Морские офицеры заволновались, пошли тихие разговоры, затем кто-то поднялся со своего места и обратился к Маннергейму. Барон выглядел весьма внушительно: надевший парадный китель со всеми орденами, положивший левую руку на рукоятку сабли, а правой сжавший краешек столешницы, из-за которой выступал. Его глаза спокойно всматривались в собравшихся, оценивали, искали тех, кто кажется наиболее уравновешенным и чутким к голосу разума (вернее, к просьбе Маннергейма).
— Я считаю, что наше собрание можно назвать совещанием, а здание — штабом, господин генерал-лейтенант, — Густав ещё не привык к своему новому званию, только-только дарованному царём вместе с назначением на пост командующего гарнизоном Гельсингфорса. — И предлагаю, чтобы Вы огласили свой план по поддержанию порядка в городе.
Маннергейм только потом узнал, что его собеседником являлся совсем недавно получивший должность начальника штаба Балтийским флотом Алексей Михайлович Щастный. Густав навсегда запомнил взгляд моряка: холодный и ровный, будто воды Балтийского моря за мгновенье до шторма, цепкий, умный, уверенный, способный разбить любую преграду и докопаться до самой глубины души собеседника. Кирилл Владимирович, сообщивший, что Маннергейм может во всём полагаться на этого человека, оказался прав в своём выборе.

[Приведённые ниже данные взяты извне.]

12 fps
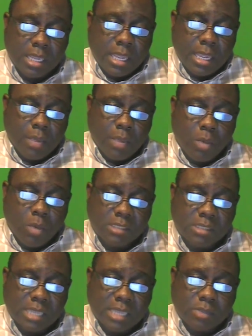and works
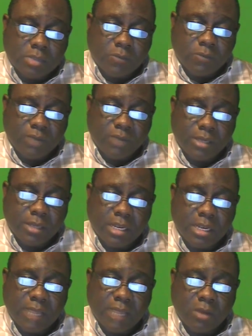down to final
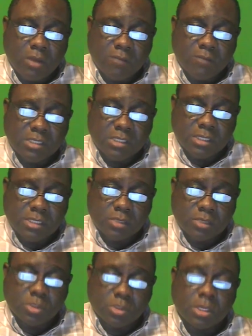level of details,
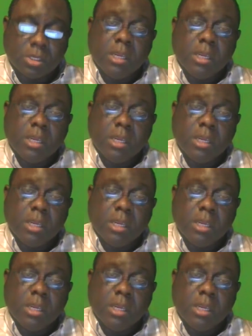which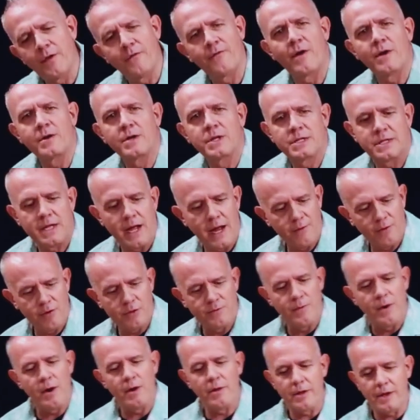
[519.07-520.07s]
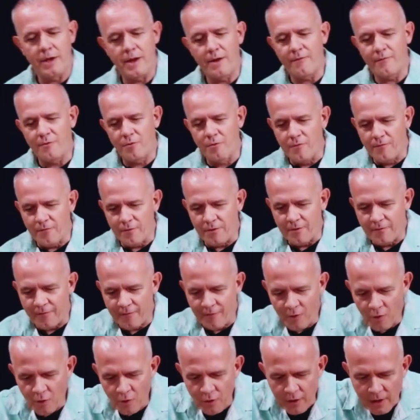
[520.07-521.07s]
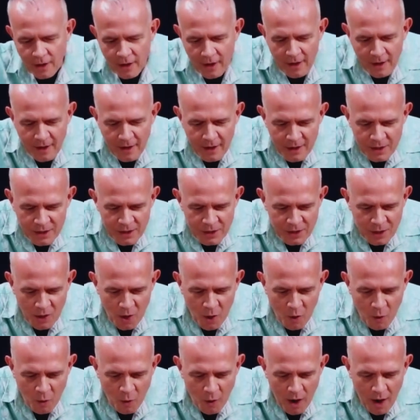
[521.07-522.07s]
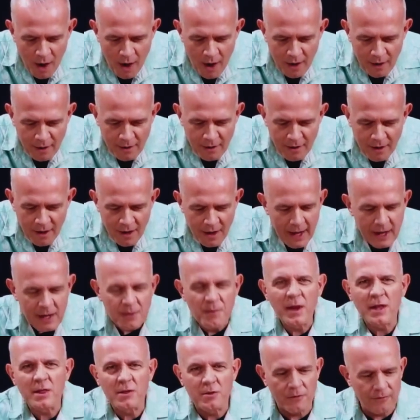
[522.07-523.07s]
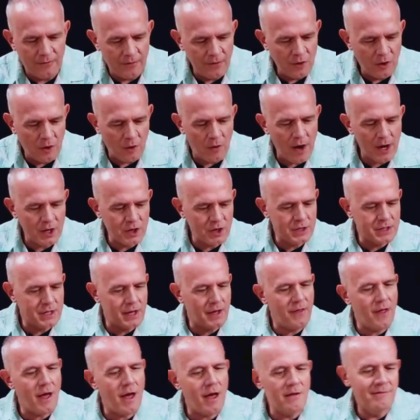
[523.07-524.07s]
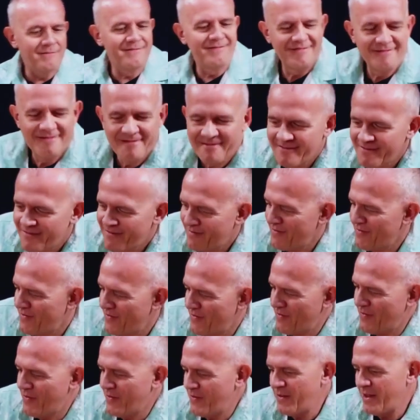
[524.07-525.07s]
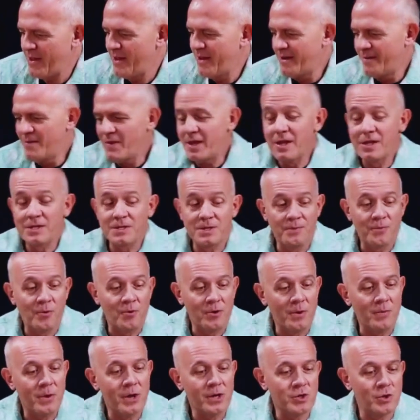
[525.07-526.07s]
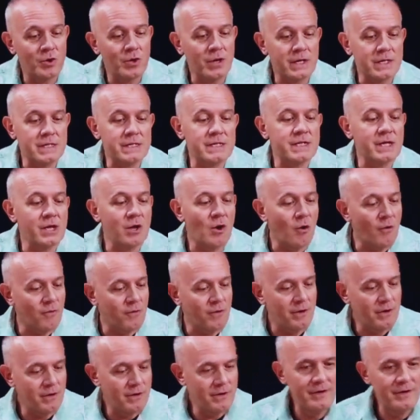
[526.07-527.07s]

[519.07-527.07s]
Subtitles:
of our design. There's barely enough room for the food, so had to make a few corrections on that. It is important to make sure you can see over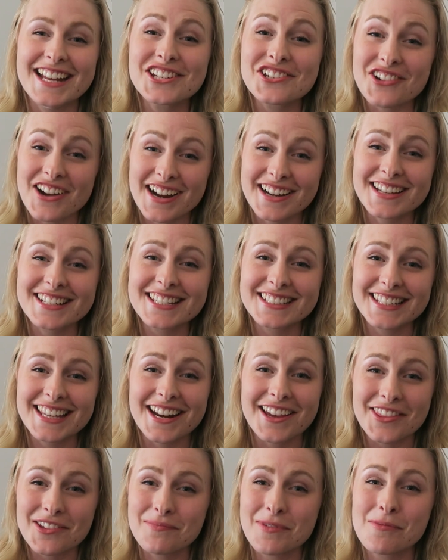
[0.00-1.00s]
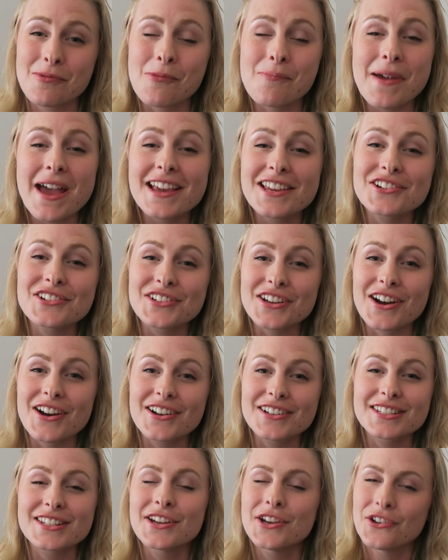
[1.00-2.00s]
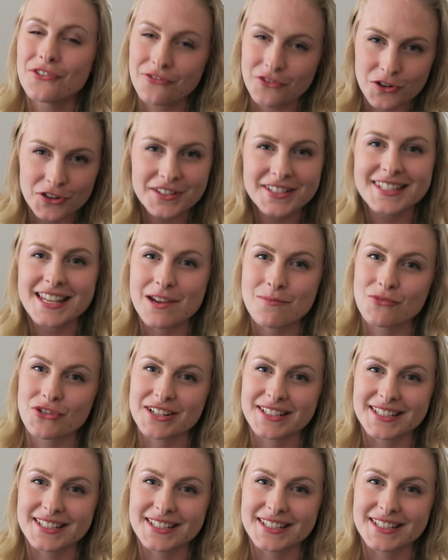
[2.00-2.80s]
And try not to let other people pet your dogs for the same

— В ближайшие же часы всё оружие должно быть изъято у частей, не вызывающих доверия офицеров, сконцентрировано в арсенале. При себе его могут иметь только те солдаты, в чьей верности их командиры не сомневаются. Из офицеров будут созданы батальоны и роты, в чьё ведение перейдёт охрана арсенала и поддержка полиции, если начнутся беспорядки. Господа, не считайте это унизительным делом: идёт война, и любое волнение в тылу может обернуться катастрофическими последствиями. Не забывайте, что вражеская агентура может воспользоваться недовольными для саботажа и диверсий. Поэтому поддержание порядка в городе я считаю равноценным бою с превосходящими силами противника. Но помните, что большой крови допускать нельзя: всё-таки здесь не фронт, и не германцы пытаются занять Гельсингфорс. Применяйте оружие лишь в крайних случаях, старайтесь стрелять в воздух: толпа образумится, если почувствует, что ей противостоит сила, а не безоружные люди. Также — занять почту и телеграф и не допускать распространения слухов о том, что происходит в Петрограде. Мы находимся на грани осадного положения, на бочке с порохом.

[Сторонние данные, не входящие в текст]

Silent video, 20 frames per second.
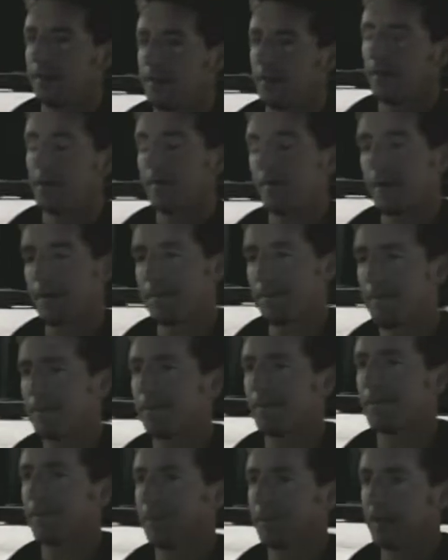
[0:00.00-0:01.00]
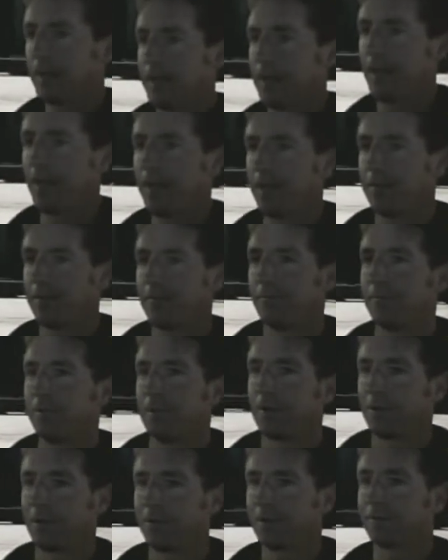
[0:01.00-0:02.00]
and we've had people that have
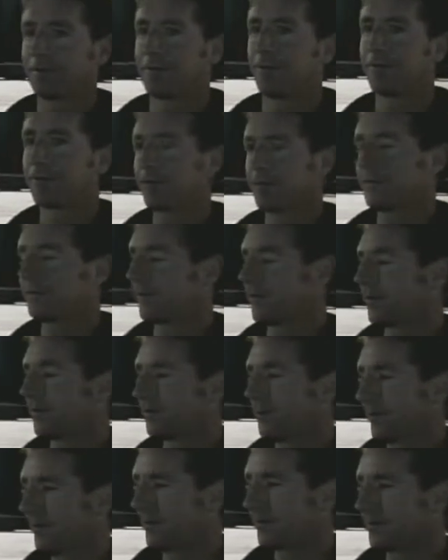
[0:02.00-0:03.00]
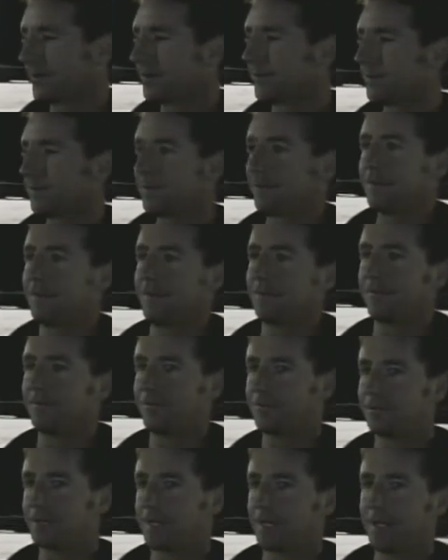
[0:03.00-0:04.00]
been on go-karts at other places,
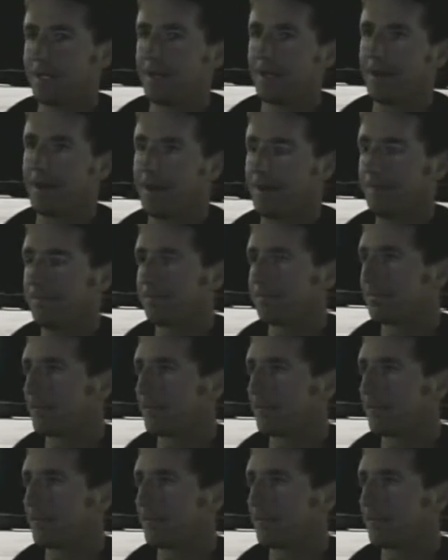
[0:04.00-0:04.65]
per se, um,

— Господин генерал-лейтенант, Вы передёргиваете, преувеличиваете опасность. Да и Вы можете себе представить батальоны, в которых вместо солдат — одни офицеры? Это нонсенс! Это глупость! — один из офицеров решил высказать своё мнение. Кажется, полковник. Маннергейм решил, что раз уж в собрании практически устроено совещание штаба, в который превратилось всё офицерство Гельсингфорса, то надо дать возможность высказаться всем желающим. — А если солдаты решат, не дай Бог, что командование решило переметнуться к немцам? Ведь наши действия могут быть истолкованы и так! Да и я не верю, что рядовые поднимут руку на своих командиров! Немыслимо! Вы можете сами поверить в то, что только сказали?